On the sidewall, the new winter tyre displays not only the product name and the many mandatory identification marks but also the stylised checkered flag from the U-UHP summer tyre SportContact 6, as well as the familiar snowflake motif that appears on the other winter tyres from Continental. The tyre passed the necessary tests for the three-peak mountain snowflake symbol that all approved winter tyres coming onto the market from this winter onward must bear. On the EU Tyre Label, the new winter tyre achieves a Group C rating for wet grip and, depending on the specification, a Group B, C or E rating for rolling resistance. In the noise rating, this very quiet tyre was awarded the two black bar symbol.

At the time of market launch, Continental will initially have 14 sizes available for 18 to 21-inch rims, six of which will feature SSR runflat technology and ContiSilent technology for particularly quiet running. The WinterContact TS 860 S will be available in widths of between 225 and 315 millimeters with aspect ratios of 60 to 30 percent and approved for speeds of up to 168 mph (speed index "W").


----------



## C7 JFW (Jul 29, 2007)

Does anyone know who's actually got these available for sale? I tried Camskill and one other recently and they were not available in 245/40/18.

Thanks


----------



## WHIZZER (Oct 25, 2005)

maybe try here https://www.continental-tyres.co.uk/car/dealer-locator


----------



## andy665 (Nov 1, 2005)

Maybe I'm behind the times but I still struggle with the idea of needing winter tyres in the UK.

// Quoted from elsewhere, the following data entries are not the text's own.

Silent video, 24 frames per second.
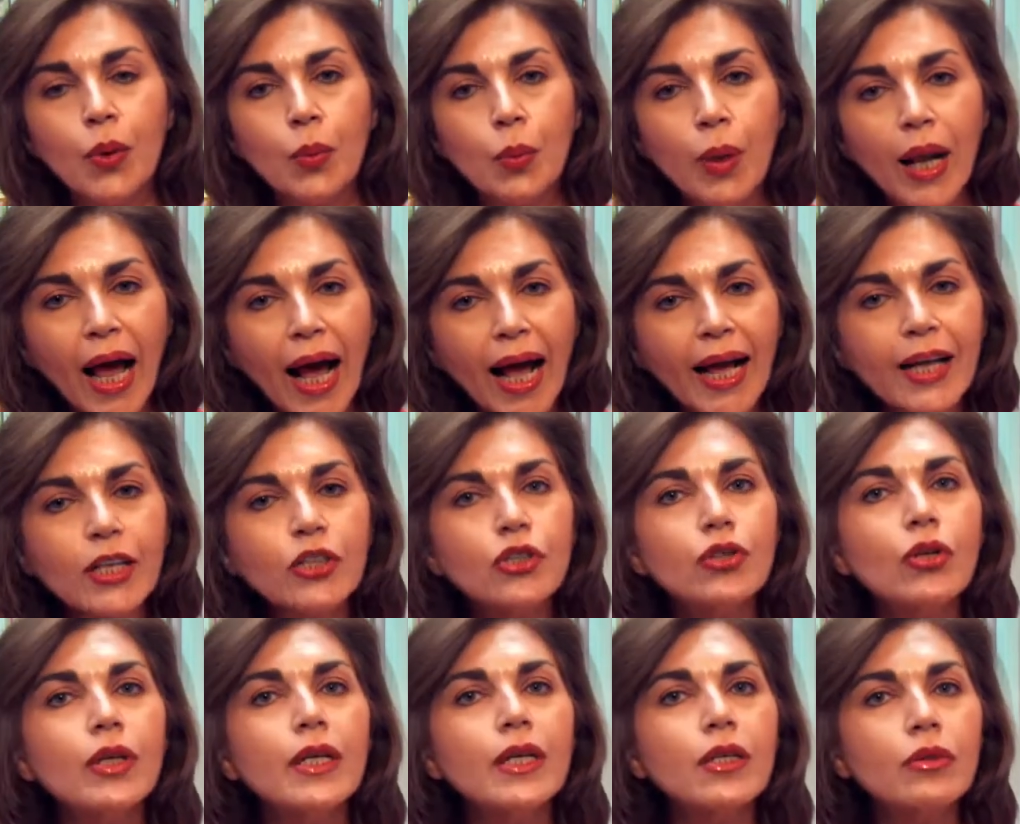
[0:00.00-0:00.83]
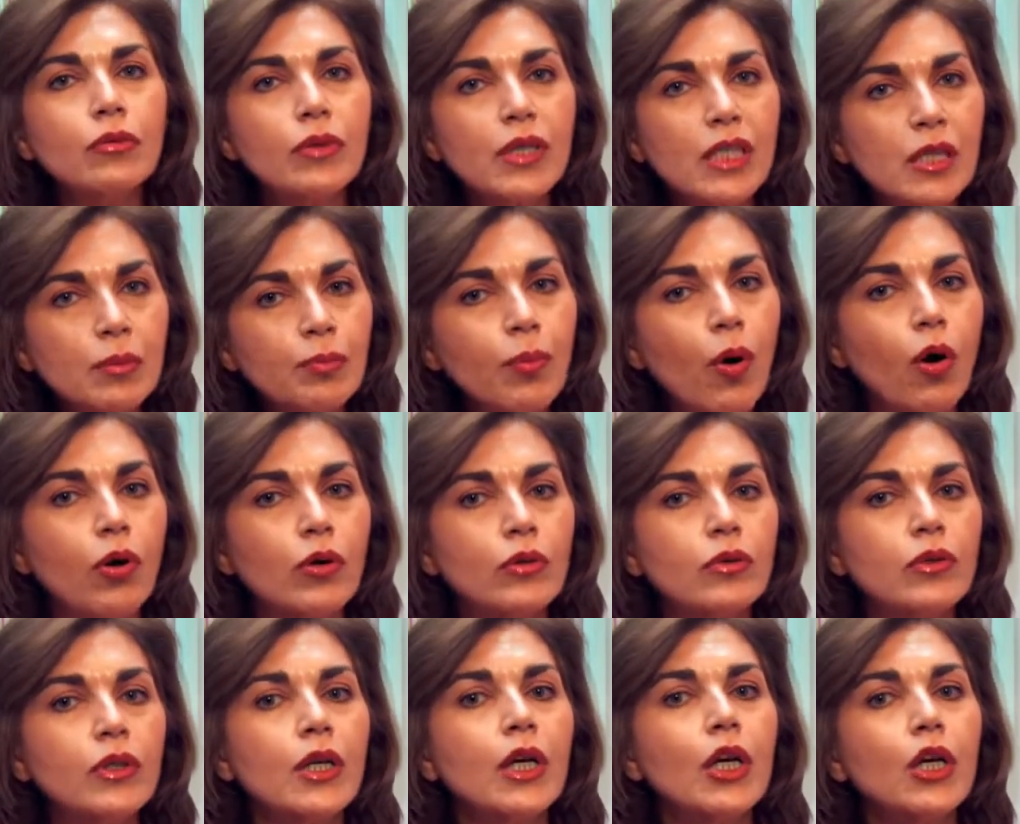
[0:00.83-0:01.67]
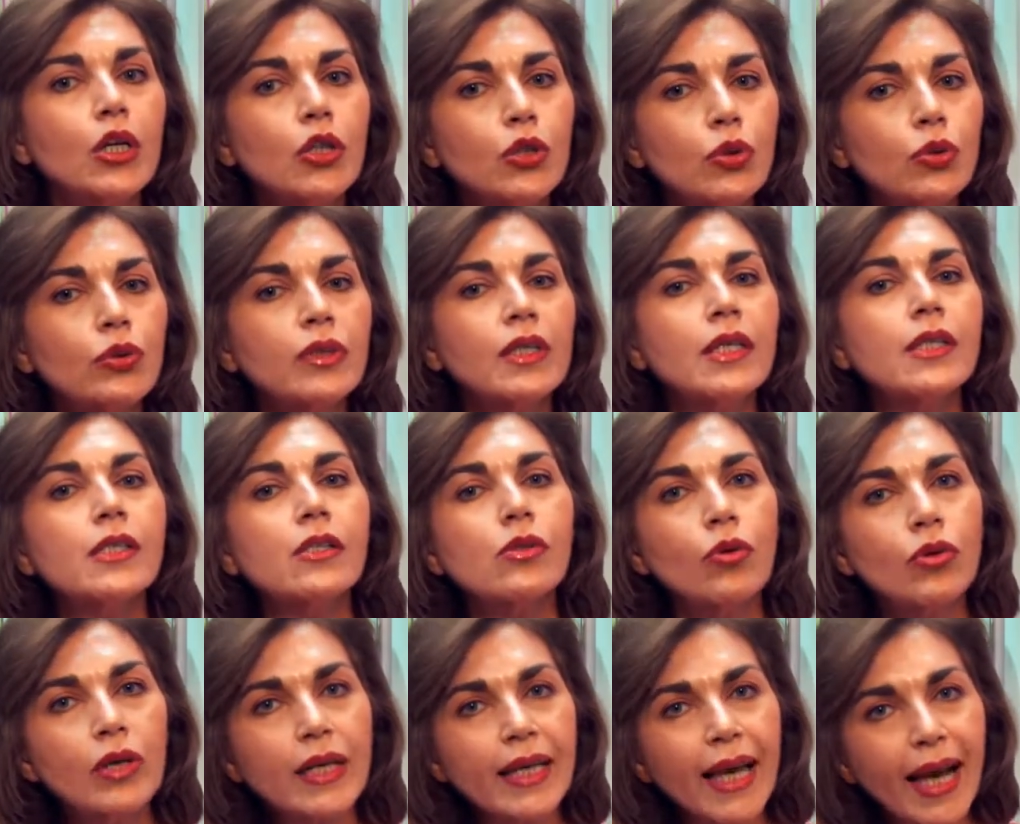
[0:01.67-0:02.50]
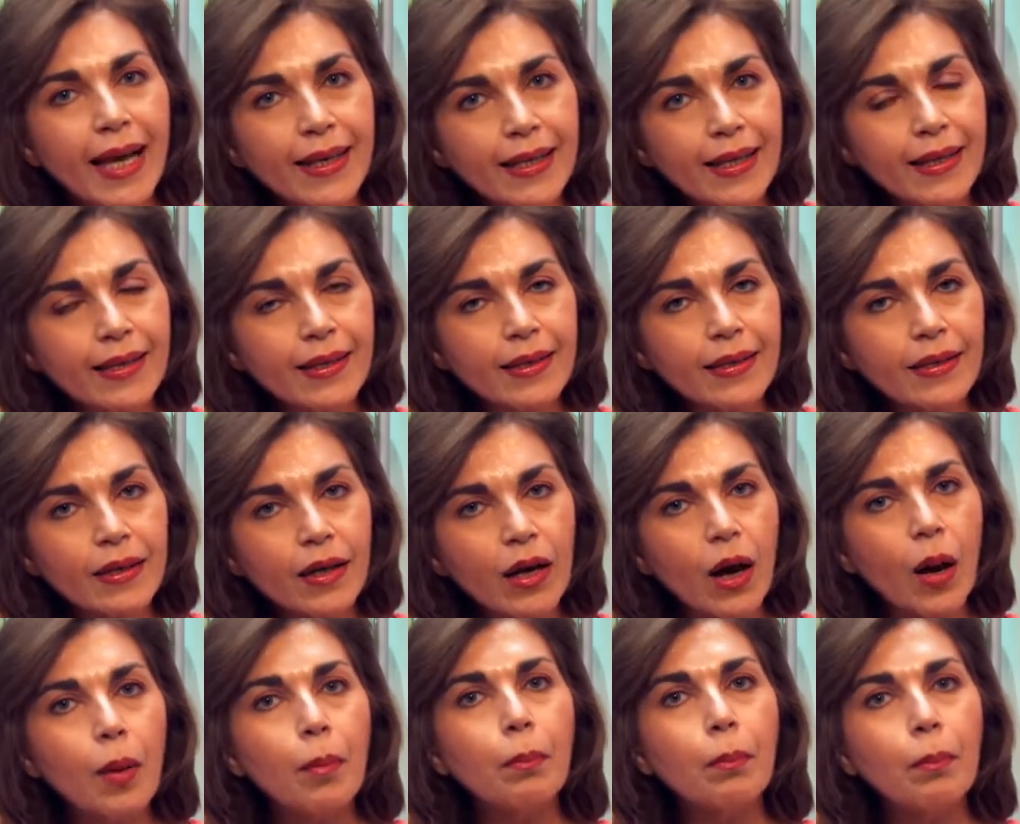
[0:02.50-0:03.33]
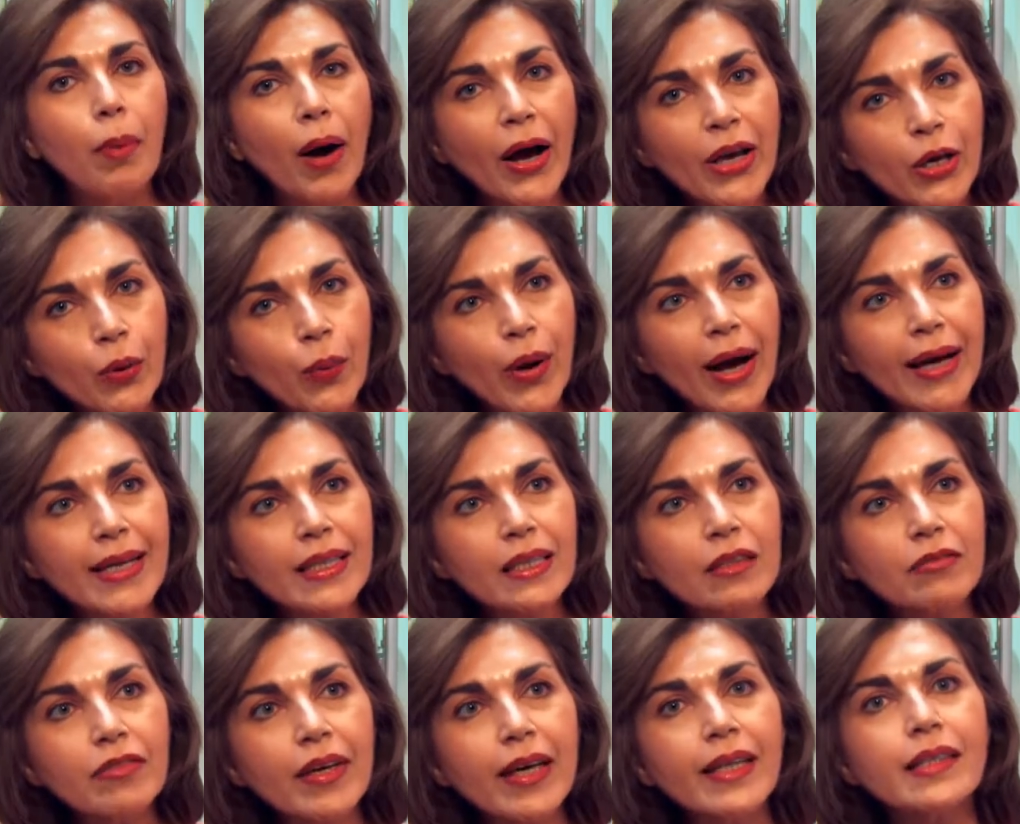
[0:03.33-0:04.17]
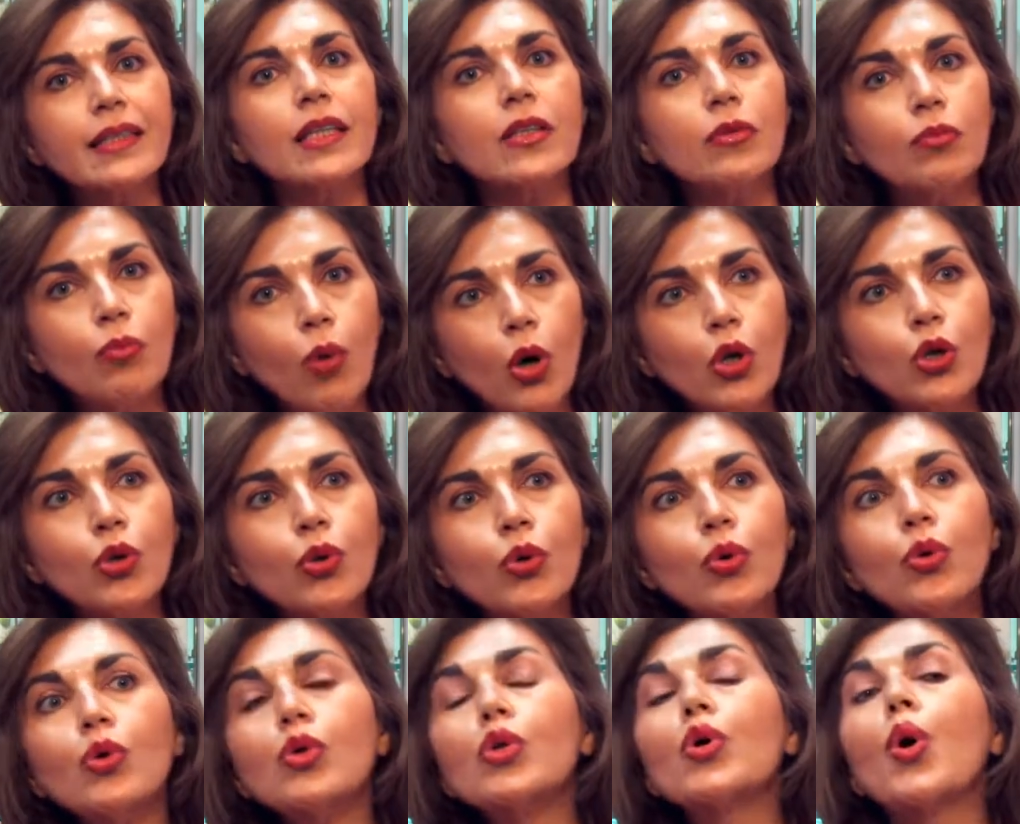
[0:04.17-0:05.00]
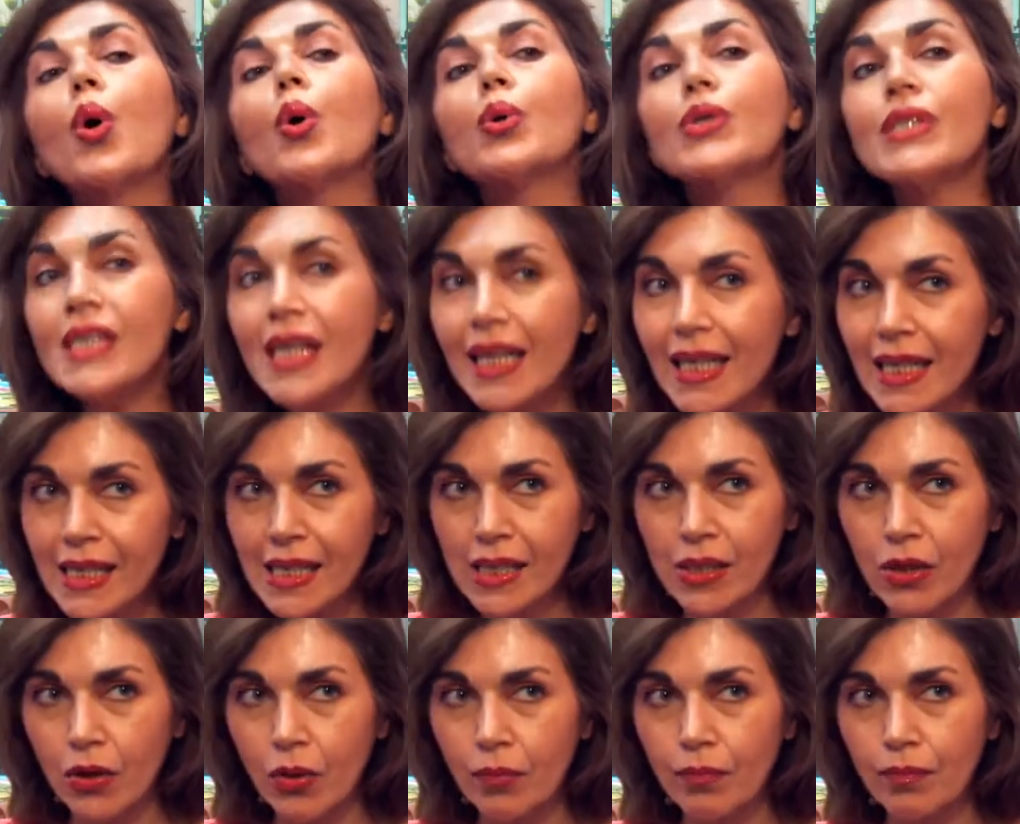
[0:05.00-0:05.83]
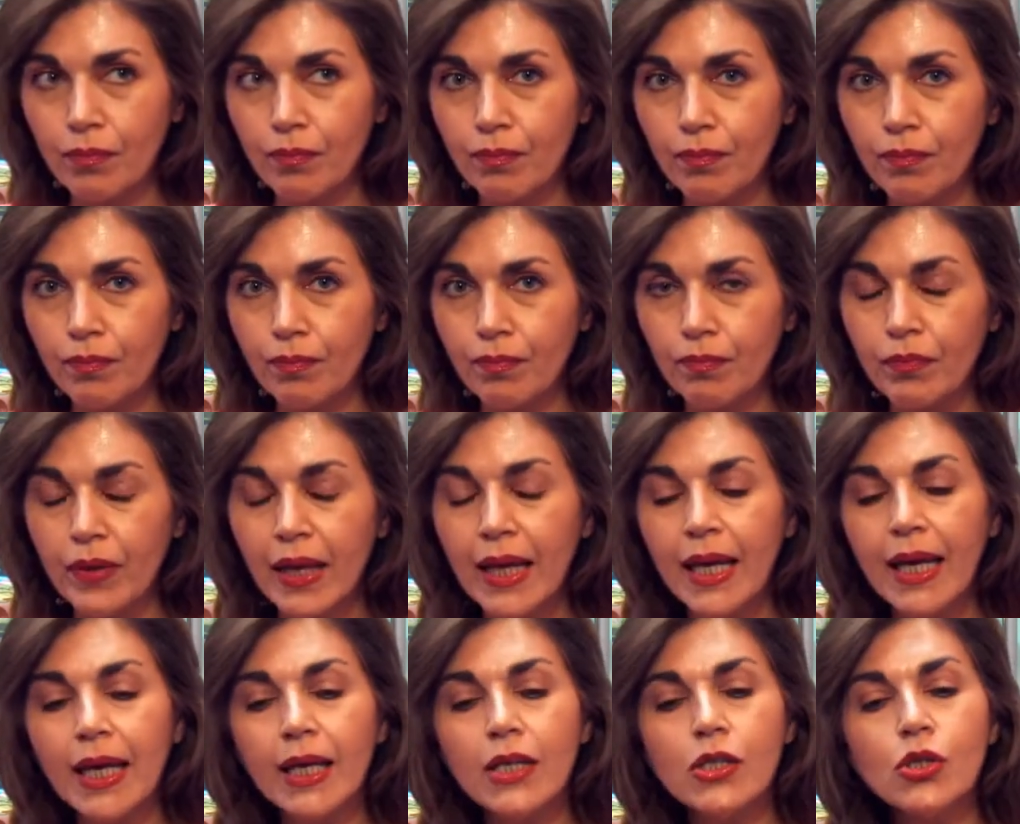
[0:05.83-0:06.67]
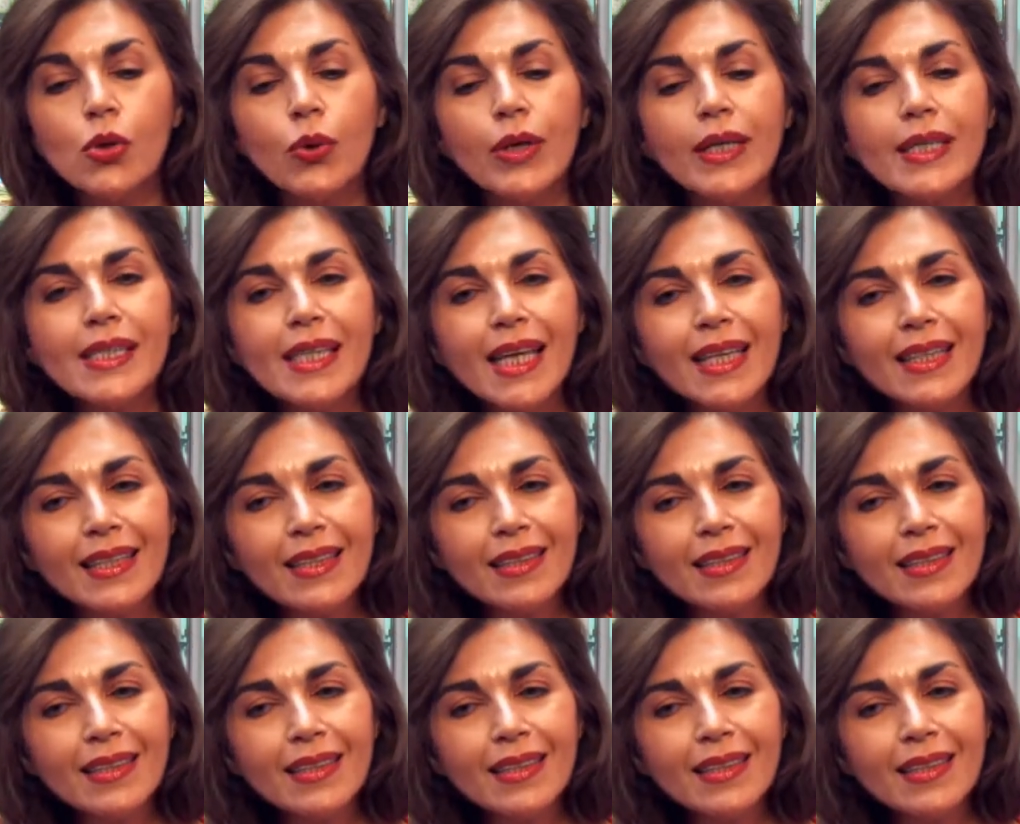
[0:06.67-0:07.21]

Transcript: will actually respond to this organic bioactivated molecule called silicium. So it's a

I have driven hundreds of thousands of miles through 32 winters and never got stuck, never had an accident, or even a "moment". Will be driving my Westfield on extreme road tyres whenever its not raining on weekends throughout the winter, will be driving a rwd M135i through the winter on normal tyres

Accept that in some real rural areas it may be beneficial but for most people I think its complete overkill


----------



## Radish293 (Mar 16, 2012)

I have to disagree I lived in a very hilly town which would grind to a halt at the slightest snow flurry. I am the only one who could get to my house due to the winter tyres. They make more of a difference than I believed possible. 


Sent from my iPad using Tapatalk


----------



## ah234 (Nov 10, 2015)

andy665 said:


> Maybe I'm behind the times but I still struggle with the idea of needing winter tyres in the UK.
> 
> I have driven hundreds of thousands of miles through 32 winters and never got stuck, never had an accident, or even a "moment". Will be driving my Westfield on extreme road tyres whenever its not raining on weekends throughout the winter, will be driving a rwd M135i through the winter on normal tyres
> 
> Accept that in some real rural areas it may be beneficial but for most people I think its complete overkill


I kind of agree, but if you need to get somewhere when it snows it is probably necessary.

I'll just WFH :lol:


----------



## Fentum (May 1, 2017)

I am obliged by law to have them here in Italy between mid-November and early May so I have two sets of wheels. It also means my nice set of 20" Spider alloys don't get salt on them, which is good.

I'd tend to agree that they are not essential in most of the UK but I must confess to feeling safer/happier driving on waterlogged motorways in the UK with them on.

And BTW, at least on the Panamera, Conti WinterContacts are the dog's danglies in terms of low road noise, grip and longevity. Absolutely love them. 

Peter


----------